- Opening Delimiter -
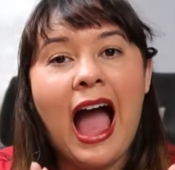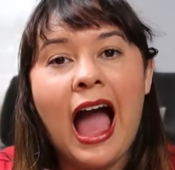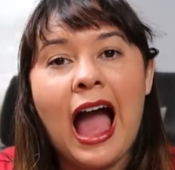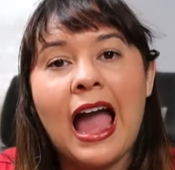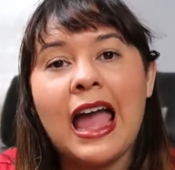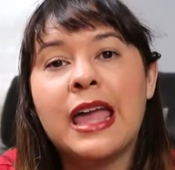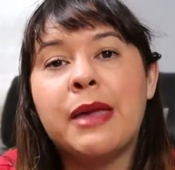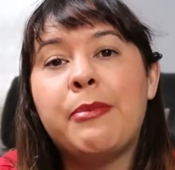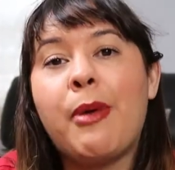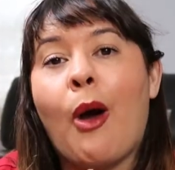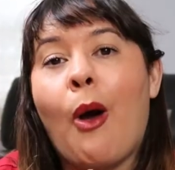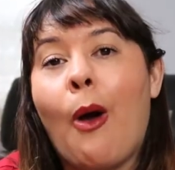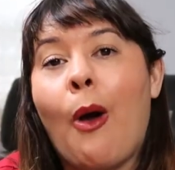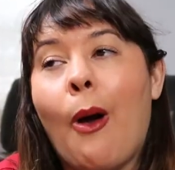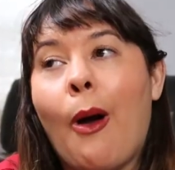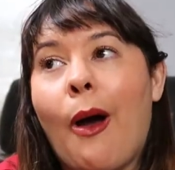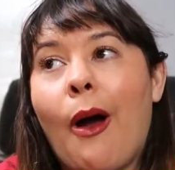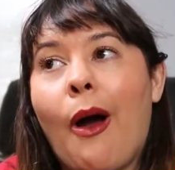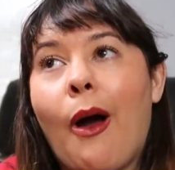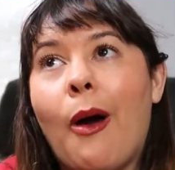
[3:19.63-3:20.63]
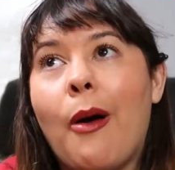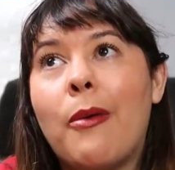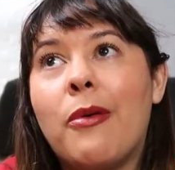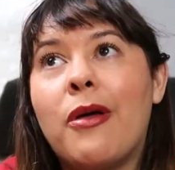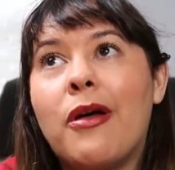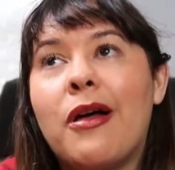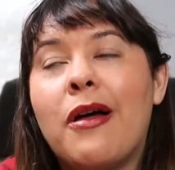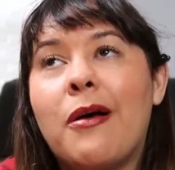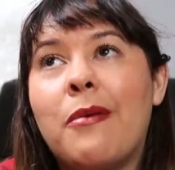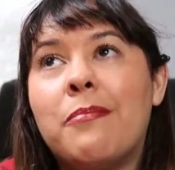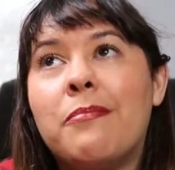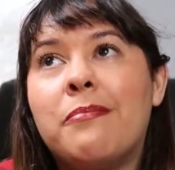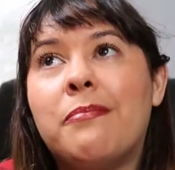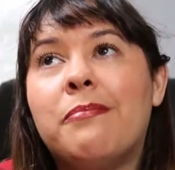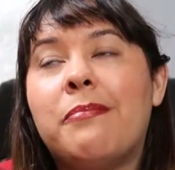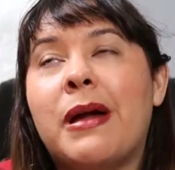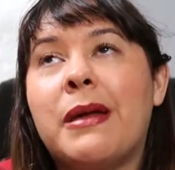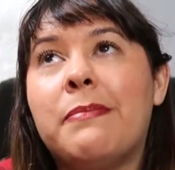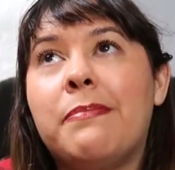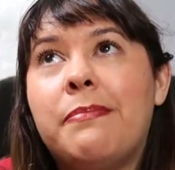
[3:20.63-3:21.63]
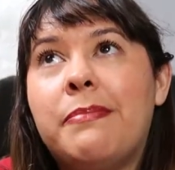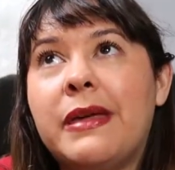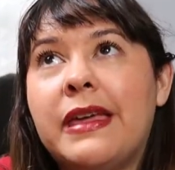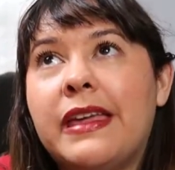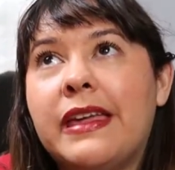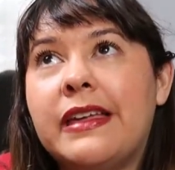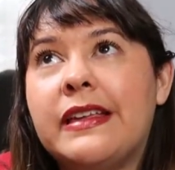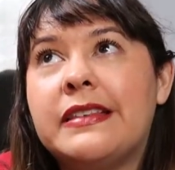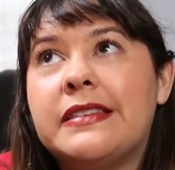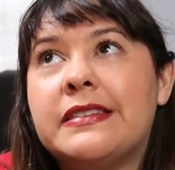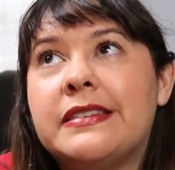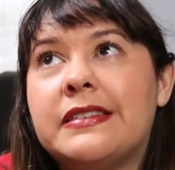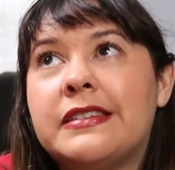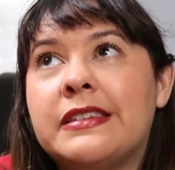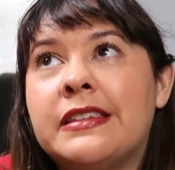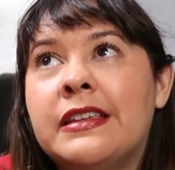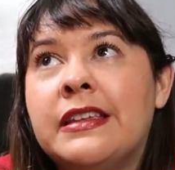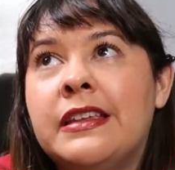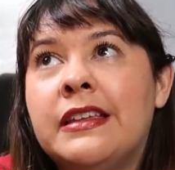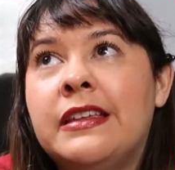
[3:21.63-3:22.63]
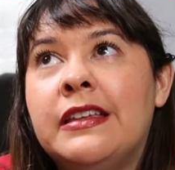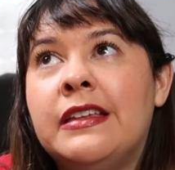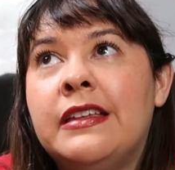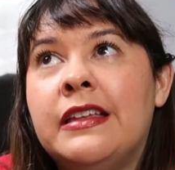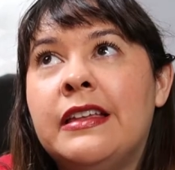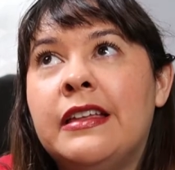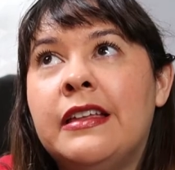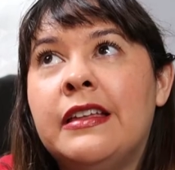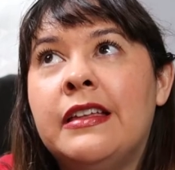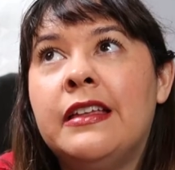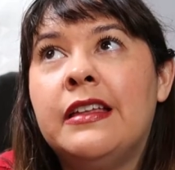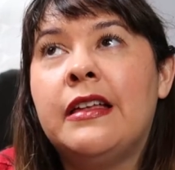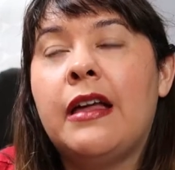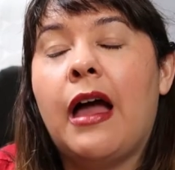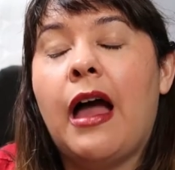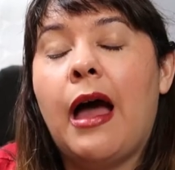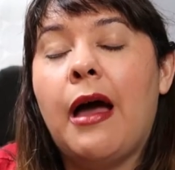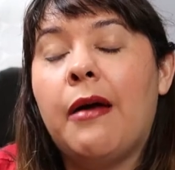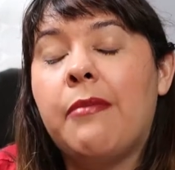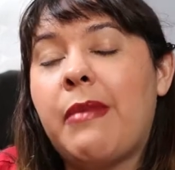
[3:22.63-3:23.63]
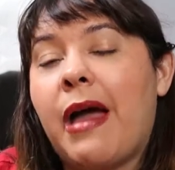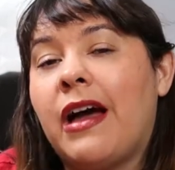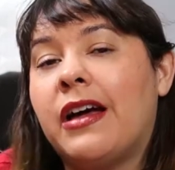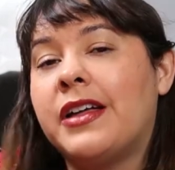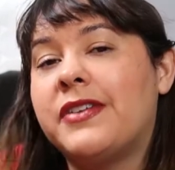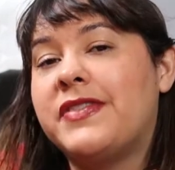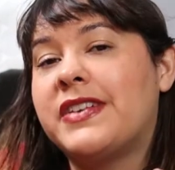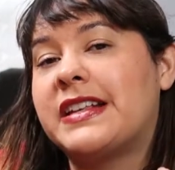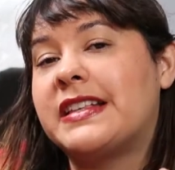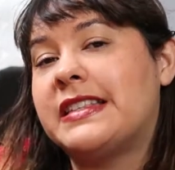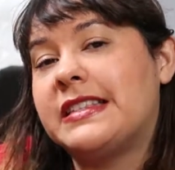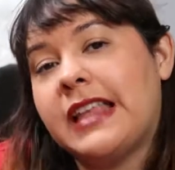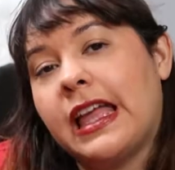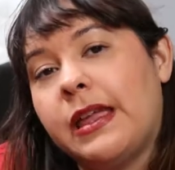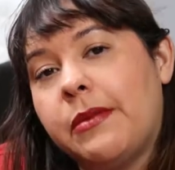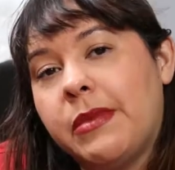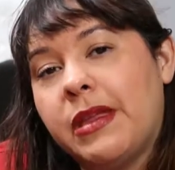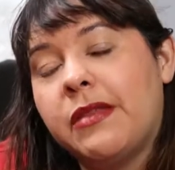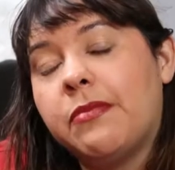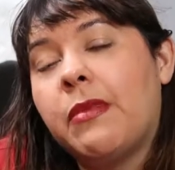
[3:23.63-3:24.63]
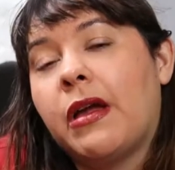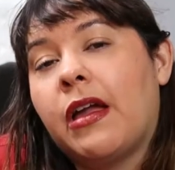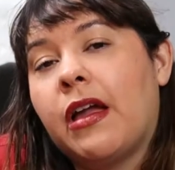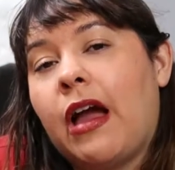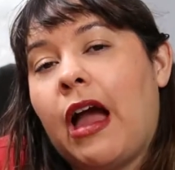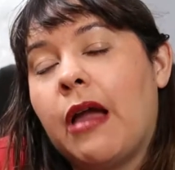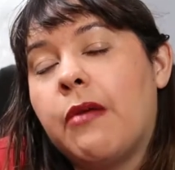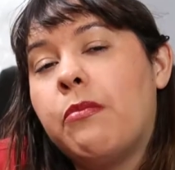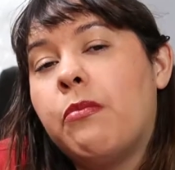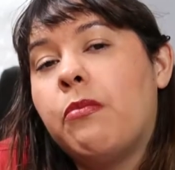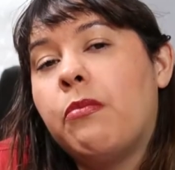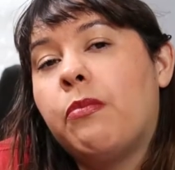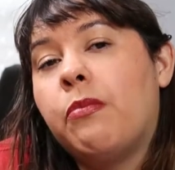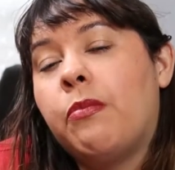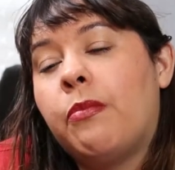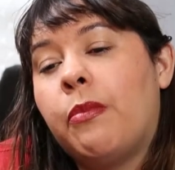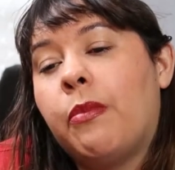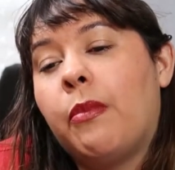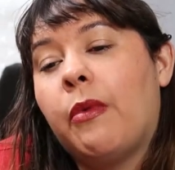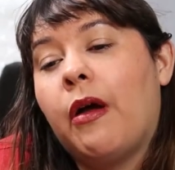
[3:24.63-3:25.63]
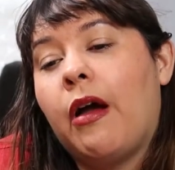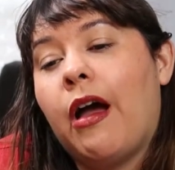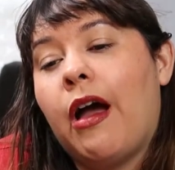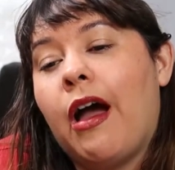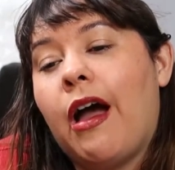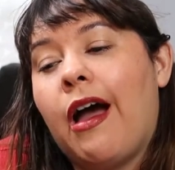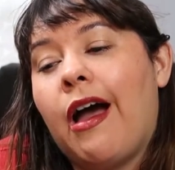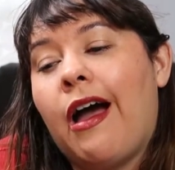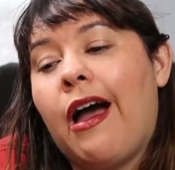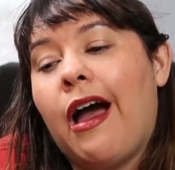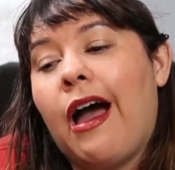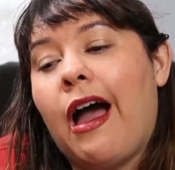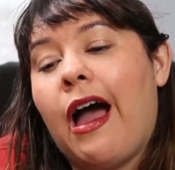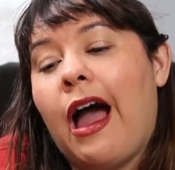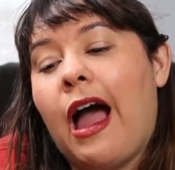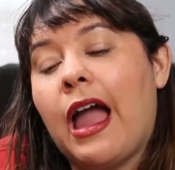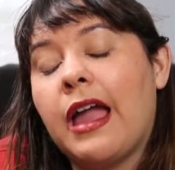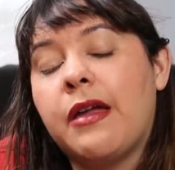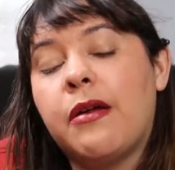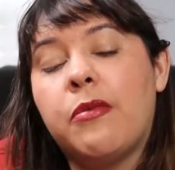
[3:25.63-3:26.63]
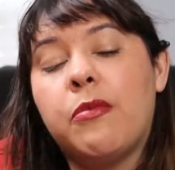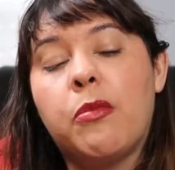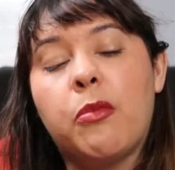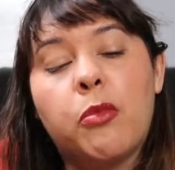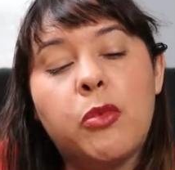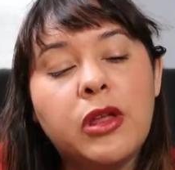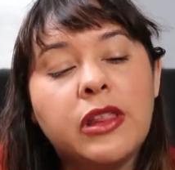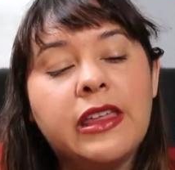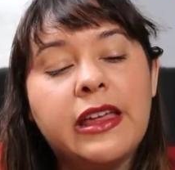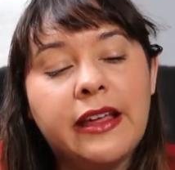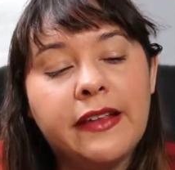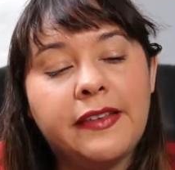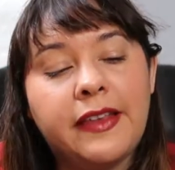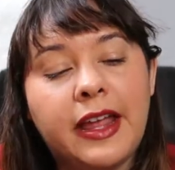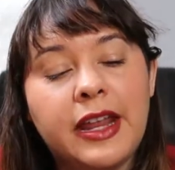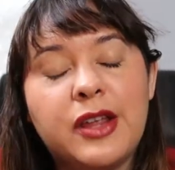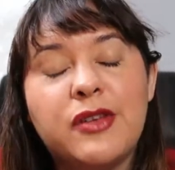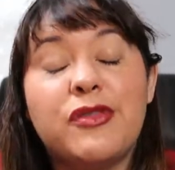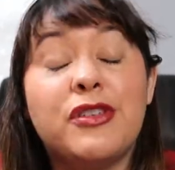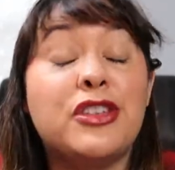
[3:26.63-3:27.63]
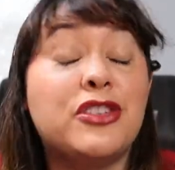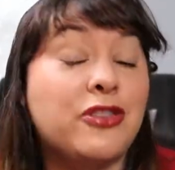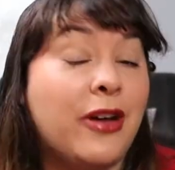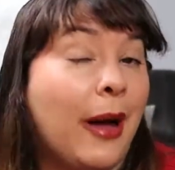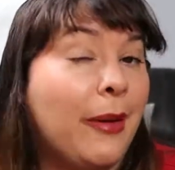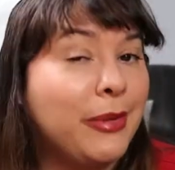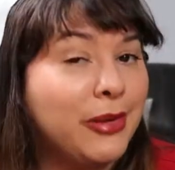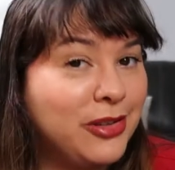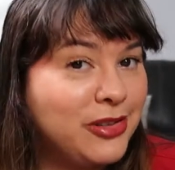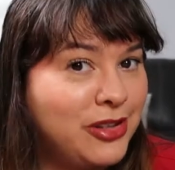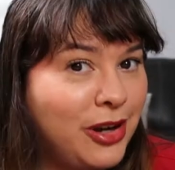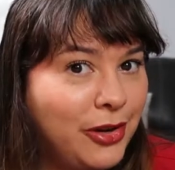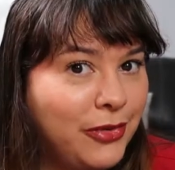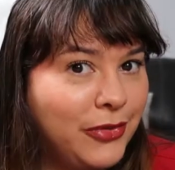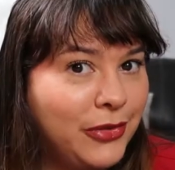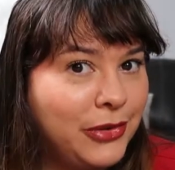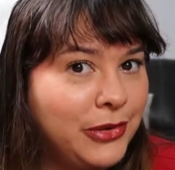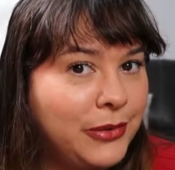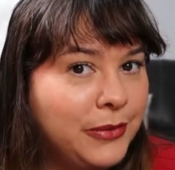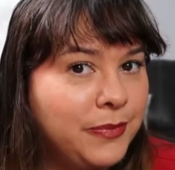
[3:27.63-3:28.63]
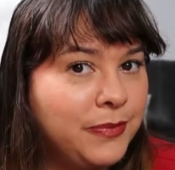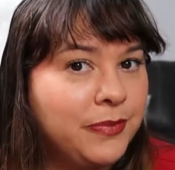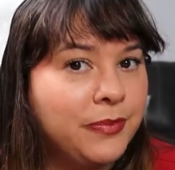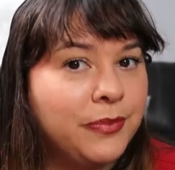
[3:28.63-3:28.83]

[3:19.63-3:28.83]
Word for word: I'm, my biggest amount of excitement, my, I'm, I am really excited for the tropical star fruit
- Closing Delimiter -
TASK DESCRIPTION: The expected answer is the full listing above, transcribed exactly and without pictures.

OUTPUT FOR THIS TASK:
[3:19.63-3:20.63]
[3:20.63-3:21.63]
[3:21.63-3:22.63]
[3:22.63-3:23.63]
[3:23.63-3:24.63]
[3:24.63-3:25.63]
[3:25.63-3:26.63]
[3:26.63-3:27.63]
[3:27.63-3:28.63]
[3:28.63-3:28.83]

[3:19.63-3:28.83]
Word for word: I'm, my biggest amount of excitement, my, I'm, I am really excited for the tropical star fruit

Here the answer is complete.